Matthew Farrer

Personal information
- Full name: Matthew George Farrer
- Date of birth: 12 February 1852
- Place of birth: Marylebone, London. England
- Date of death: 27 January 1928 (aged 75)
- Place of death: Berkshire, England
- Position(s): Full-back; half-back;

Senior career*
- Years: Team / Apps / (Gls)
- 1875–1876: Old Etonians

= Matthew Farrer (footballer) =

English footballer and rower

Matthew George Farrer (12 February 1852 – 27 January 1928) was an English footballer and barrister, who won two FA Cup runners-up medals, and who also had great success in rowing.

==Early life==

He was the son of Matthew Thomas Farrer, a vicar, and his wife Mary Louise.

Farrer was educated at Eton College and matriculated at Brasenose College, Oxford, in March 1870. He was most notable as a rower; he tried out for the Boat Race in 1870 and 1872, was in the Etonian eight which won the Ladies' Challenge Plate at the Henley Regatta in 1870, and was part of the Old Etonian boat which won the Grand Challenge Cup there in 1871. He finally took part in the Boat Race in 1873, and won the Oxford Pairs with his brother William the same year. He was President of Vincent's Club in 1874.

==Football career==

Although Eton had its own forms of football, Farrer had never distinguished himself in them, although he played for the Oppidans in the 1868 Wall Game which the Collegers won by 4 shies to 0. His first appearance in an association football match of any note came in 1871, when he represented Etonians at Oxford against Oxonian Harrovians. After then, however he barely played football at all. He did not represent the university at football, and his first match for the Old Etonians - not merely first competitive match, but his first match in toto - was the 1875 FA Cup final replay, against the Royal Engineers. He seems to have been something of an emergency choice as the Etonians were without four players from the first match and Farrer was put in as full-back to allow the more experienced Wilson to play half-back. Unsurprisingly the re-jigged Etonians lost 2–0.

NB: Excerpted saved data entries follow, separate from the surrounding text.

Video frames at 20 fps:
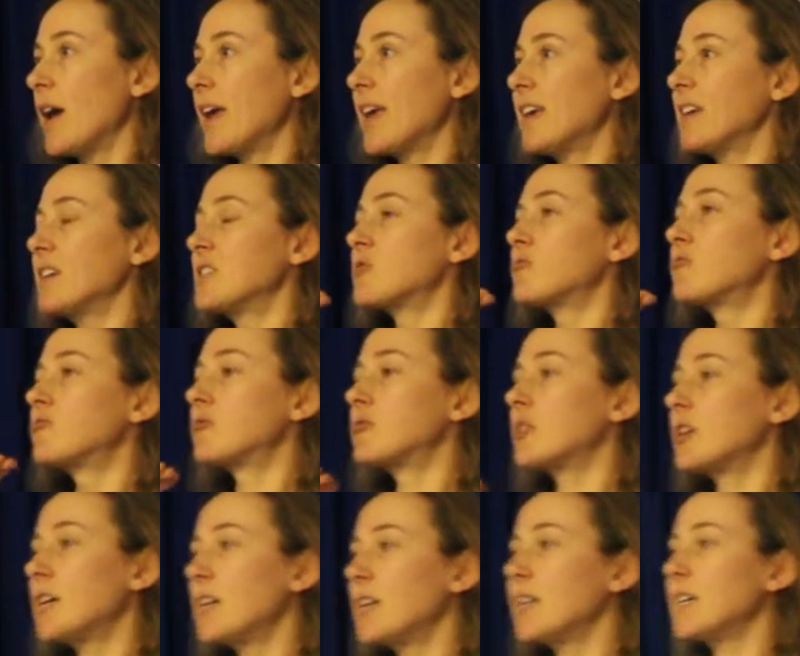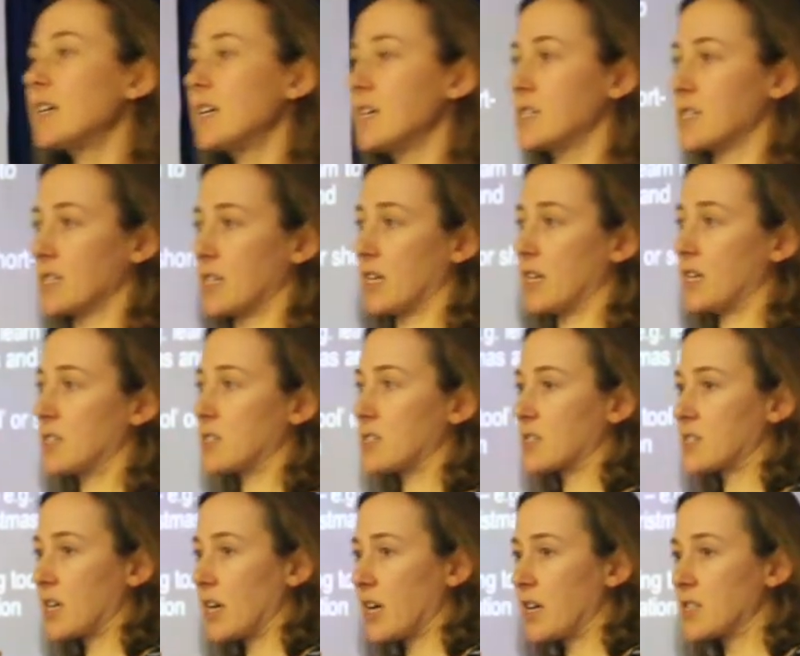It is really easy to
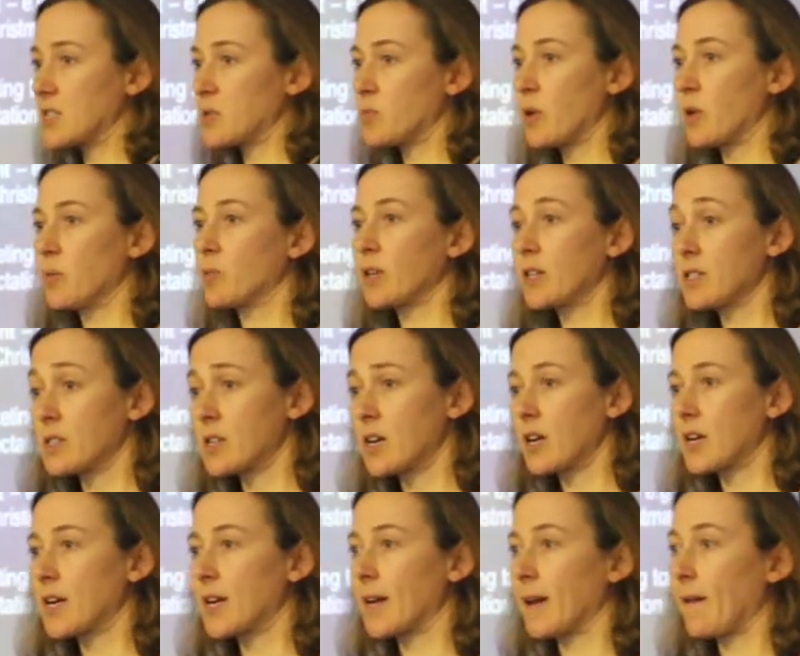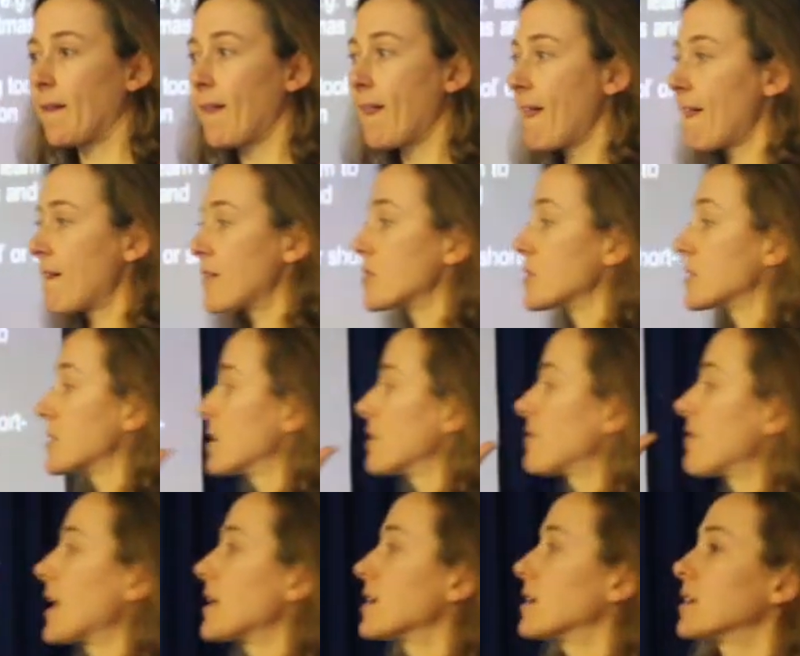say to people in cycling, there's an
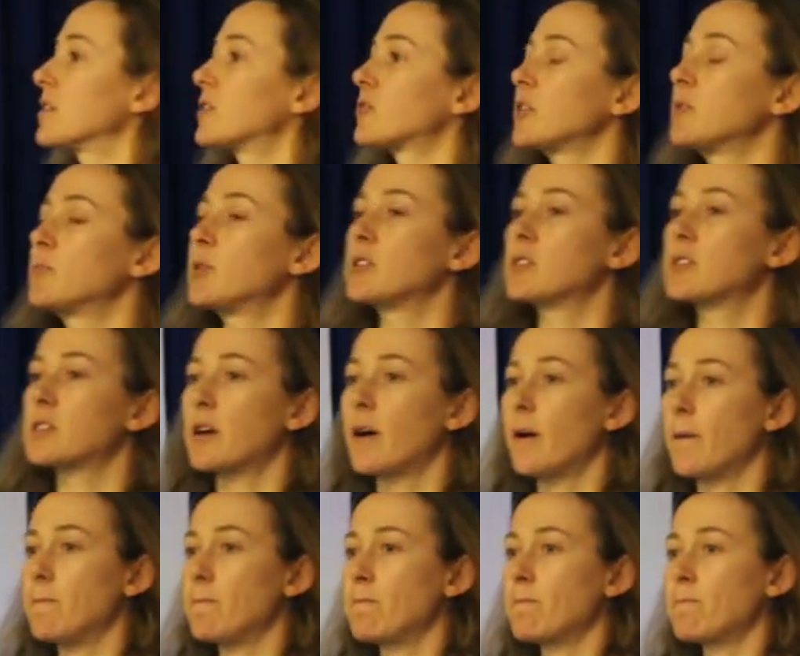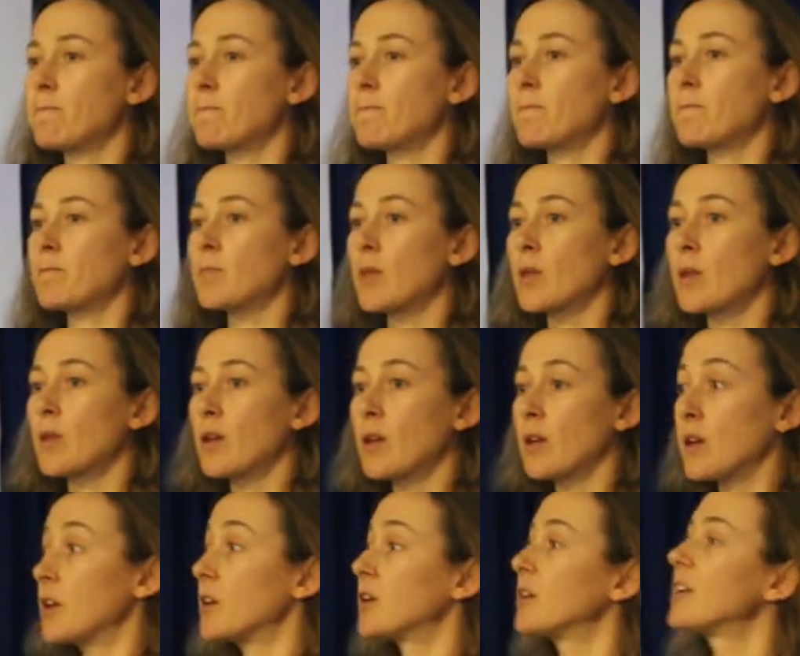event in 3 months' time.
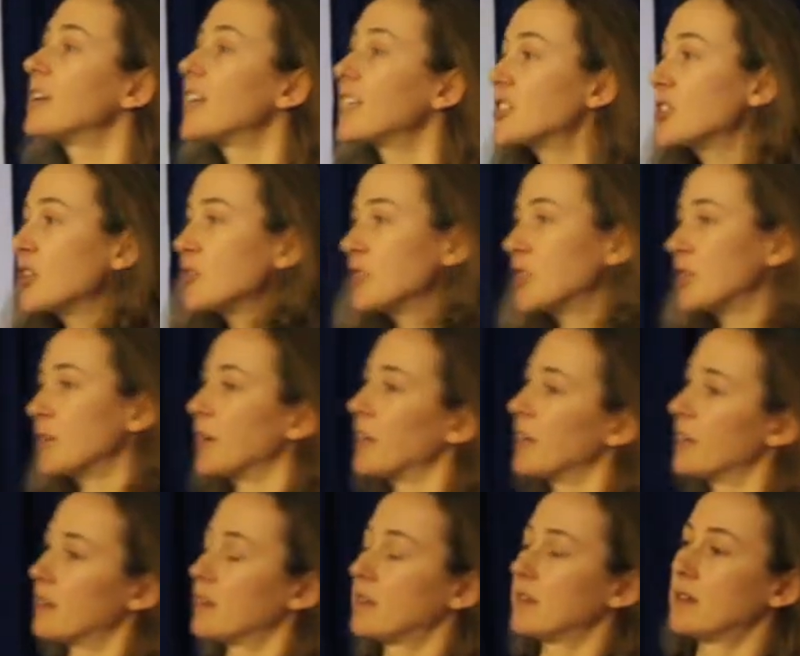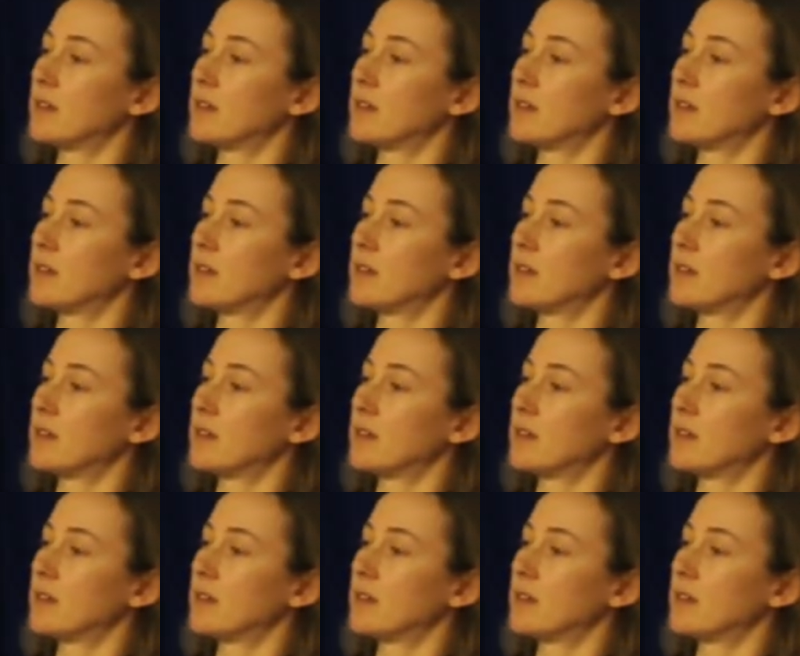Let's go and do it.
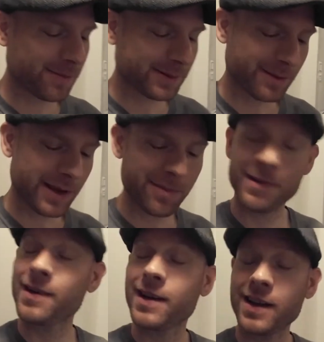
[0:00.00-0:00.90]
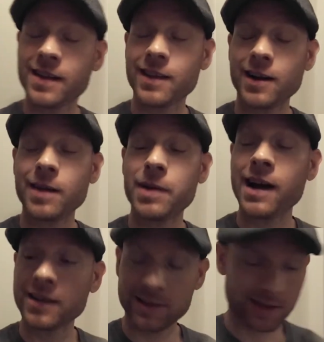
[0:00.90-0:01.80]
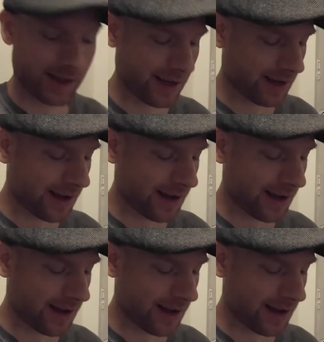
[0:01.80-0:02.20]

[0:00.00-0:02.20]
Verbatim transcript: up some hip, their hypocrisy.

However, now that he had had a taste of football, Farrer seems to have taken to it, playing not only for the Old Etonians in 1875–76, but for the Gitanos side for which Etonians were also eligible. By this time he was also playing as half-back. In the 1875–76 FA Cup, he played in the Etonians' 8–0 second-round win over Maidenhead at the Kennington Oval, the quarter-final win over Clapham Rovers, and against Oxford University in the semi-final. He was however dropped for the final against the Wanderers, James Welldon taking his place as sole full-back. Welldon was unavailable for the replay, and Farrer returned to the side, but as half-back rather than sole full-back; that the more experienced, but recently recovered from illness, Edgar Lubbock was preferred at full-back to Farrer was considered one of the reasons for the Etonians' defeat.

The replay was Farrer's final recorded football match, his pupillage taking him away from the game.

==Post-football life==

He was called to the Bar in 1878, as a member of Lincoln's Inn. In his early practice he lived at Blackmore Park Farm in Great Malvern.

He married Caroline, daughter of Robert Culling Hanbury (Member of Parliament for Middlesex until his death in 1867), on 26 January 1884. The couple had five sons and one daughter. He died in Oxford in 1928.